Risks Related to an Investment in American Realty Capital Trust, Inc., page 12
14. The second and third risk factors under this heading appear to describe the same risk. Please revise to clarify the distinction between the two risks or omit the redundant disclosure.
RESPONSE:
Please see revised Risk Factors on pages 13-14 of the prospectus (pages 13-14 of the marked prospectus), where the duplicative Risk Factor has been deleted.
Risks Related to Conflicts of Interest, page 15
American Realty Capital Advisors, LLC will face conflicts of interest..., page 15
15. Please provide more robust disclosure relating to the following two statements:
| · | “[W]e may acquire properties in geographic areas where other American Realty Capital-sponsored programs own programs. |
| · | [W]e may acquire properties from, or sell properties to, other American Realty Capital-sponsored programs. |
Explain why these situations create conflicts of interest and what the resulting risk is to your company.
RESPONSE:
Although not currently anticipated, our principals or affiliates of our advisor may sponsor other real estate investment programs in the future that may compete with the Firm.
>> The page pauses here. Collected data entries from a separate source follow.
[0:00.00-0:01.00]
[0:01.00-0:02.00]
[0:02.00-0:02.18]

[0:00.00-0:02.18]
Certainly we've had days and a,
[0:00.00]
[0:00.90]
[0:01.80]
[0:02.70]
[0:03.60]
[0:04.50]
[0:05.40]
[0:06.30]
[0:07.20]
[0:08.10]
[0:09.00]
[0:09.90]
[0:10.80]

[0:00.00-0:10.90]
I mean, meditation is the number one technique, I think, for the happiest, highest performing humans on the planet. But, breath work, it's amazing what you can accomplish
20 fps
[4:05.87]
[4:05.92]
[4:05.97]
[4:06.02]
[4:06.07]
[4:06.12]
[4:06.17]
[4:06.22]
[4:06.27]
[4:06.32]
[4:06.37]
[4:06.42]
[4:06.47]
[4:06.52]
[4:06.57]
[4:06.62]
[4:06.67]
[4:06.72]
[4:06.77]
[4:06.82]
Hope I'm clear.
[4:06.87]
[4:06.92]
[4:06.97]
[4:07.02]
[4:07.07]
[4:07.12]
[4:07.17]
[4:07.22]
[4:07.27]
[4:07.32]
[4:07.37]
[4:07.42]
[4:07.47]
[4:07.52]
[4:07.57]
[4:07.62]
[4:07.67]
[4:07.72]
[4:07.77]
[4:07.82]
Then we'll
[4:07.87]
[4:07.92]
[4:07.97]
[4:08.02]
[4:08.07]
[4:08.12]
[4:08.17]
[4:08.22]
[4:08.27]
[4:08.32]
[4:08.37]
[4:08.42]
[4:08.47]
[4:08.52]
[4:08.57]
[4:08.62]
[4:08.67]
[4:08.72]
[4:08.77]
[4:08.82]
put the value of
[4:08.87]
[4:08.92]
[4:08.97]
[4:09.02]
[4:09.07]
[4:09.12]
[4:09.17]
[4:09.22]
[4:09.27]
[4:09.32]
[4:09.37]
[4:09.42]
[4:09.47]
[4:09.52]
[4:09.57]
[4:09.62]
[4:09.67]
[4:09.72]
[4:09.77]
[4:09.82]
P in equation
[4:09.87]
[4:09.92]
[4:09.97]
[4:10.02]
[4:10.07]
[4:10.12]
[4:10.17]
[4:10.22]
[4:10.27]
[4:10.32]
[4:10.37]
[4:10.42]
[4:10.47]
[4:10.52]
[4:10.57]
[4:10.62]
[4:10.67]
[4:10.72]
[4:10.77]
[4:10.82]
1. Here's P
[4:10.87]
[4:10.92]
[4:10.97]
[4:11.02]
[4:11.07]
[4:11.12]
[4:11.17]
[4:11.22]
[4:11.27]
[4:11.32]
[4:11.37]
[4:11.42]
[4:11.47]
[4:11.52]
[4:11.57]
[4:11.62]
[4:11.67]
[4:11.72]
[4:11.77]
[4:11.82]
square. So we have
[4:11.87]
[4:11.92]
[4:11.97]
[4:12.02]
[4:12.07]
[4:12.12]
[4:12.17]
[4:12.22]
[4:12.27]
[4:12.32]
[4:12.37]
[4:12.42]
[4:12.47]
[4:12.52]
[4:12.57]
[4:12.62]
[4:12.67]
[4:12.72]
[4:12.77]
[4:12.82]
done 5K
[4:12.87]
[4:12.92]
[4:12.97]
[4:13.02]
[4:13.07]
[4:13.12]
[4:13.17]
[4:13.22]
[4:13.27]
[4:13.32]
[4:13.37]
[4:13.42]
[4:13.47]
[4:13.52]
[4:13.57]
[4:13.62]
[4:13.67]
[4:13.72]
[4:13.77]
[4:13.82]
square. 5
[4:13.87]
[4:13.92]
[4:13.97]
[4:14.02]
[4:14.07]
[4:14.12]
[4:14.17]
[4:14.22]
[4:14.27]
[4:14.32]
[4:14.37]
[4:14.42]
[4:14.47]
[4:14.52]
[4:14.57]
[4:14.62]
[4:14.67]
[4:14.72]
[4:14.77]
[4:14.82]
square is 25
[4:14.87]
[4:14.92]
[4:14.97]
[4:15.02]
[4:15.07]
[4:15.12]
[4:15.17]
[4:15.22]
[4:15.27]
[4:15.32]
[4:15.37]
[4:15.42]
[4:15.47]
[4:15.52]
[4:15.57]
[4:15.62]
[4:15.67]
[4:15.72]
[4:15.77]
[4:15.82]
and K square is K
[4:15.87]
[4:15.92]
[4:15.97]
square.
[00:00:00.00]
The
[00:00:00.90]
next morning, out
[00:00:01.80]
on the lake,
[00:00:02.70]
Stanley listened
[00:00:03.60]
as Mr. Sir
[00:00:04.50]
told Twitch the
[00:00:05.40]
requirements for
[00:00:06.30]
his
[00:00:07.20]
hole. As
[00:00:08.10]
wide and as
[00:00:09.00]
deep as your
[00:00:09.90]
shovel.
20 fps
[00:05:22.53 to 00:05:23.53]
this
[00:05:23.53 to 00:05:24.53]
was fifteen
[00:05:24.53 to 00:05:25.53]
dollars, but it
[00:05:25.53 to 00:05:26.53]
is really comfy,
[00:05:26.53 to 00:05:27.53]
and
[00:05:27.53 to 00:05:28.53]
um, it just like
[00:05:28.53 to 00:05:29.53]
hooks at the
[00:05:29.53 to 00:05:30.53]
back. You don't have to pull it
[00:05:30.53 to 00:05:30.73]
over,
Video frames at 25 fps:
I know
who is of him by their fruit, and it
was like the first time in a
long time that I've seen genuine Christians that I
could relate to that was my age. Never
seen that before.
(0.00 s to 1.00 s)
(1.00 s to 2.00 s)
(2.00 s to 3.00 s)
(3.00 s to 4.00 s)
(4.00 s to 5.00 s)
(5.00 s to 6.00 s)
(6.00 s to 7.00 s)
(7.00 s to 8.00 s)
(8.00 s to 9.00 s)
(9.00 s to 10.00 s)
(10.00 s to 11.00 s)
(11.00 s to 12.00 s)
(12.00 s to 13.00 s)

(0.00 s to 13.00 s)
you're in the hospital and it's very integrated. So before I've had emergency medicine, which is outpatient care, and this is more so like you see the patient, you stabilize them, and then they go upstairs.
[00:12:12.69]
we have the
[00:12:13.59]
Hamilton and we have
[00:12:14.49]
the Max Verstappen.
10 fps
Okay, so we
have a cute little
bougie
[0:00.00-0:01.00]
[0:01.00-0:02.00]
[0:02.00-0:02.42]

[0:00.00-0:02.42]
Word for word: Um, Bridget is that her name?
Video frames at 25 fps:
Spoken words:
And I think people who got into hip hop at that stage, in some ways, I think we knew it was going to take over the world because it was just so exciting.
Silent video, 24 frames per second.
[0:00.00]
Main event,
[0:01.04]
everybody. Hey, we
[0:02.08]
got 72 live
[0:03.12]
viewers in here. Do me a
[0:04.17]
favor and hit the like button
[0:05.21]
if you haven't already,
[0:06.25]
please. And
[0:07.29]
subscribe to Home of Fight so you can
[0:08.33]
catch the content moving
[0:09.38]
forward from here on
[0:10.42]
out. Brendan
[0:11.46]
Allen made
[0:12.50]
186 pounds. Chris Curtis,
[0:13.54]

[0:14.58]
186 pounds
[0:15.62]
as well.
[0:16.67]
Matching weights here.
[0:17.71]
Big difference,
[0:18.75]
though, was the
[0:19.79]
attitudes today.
Please see the revised risk disclosure on page 16 of the prospectus (page 16 of the marked prospectus) reflecting this potential conflict of interest and associated risks. These risks are also further described in the “Conflicts of Interest” section on pages 59-63 of the prospectus (pages 59-63 of the marked prospectus).
General Risks Related to Investments in Real Estate, page 22
We may acquire or finance properties with lock-out provisions..., page 24
16. Please revise to briefly explain the term “lock-out provisions.”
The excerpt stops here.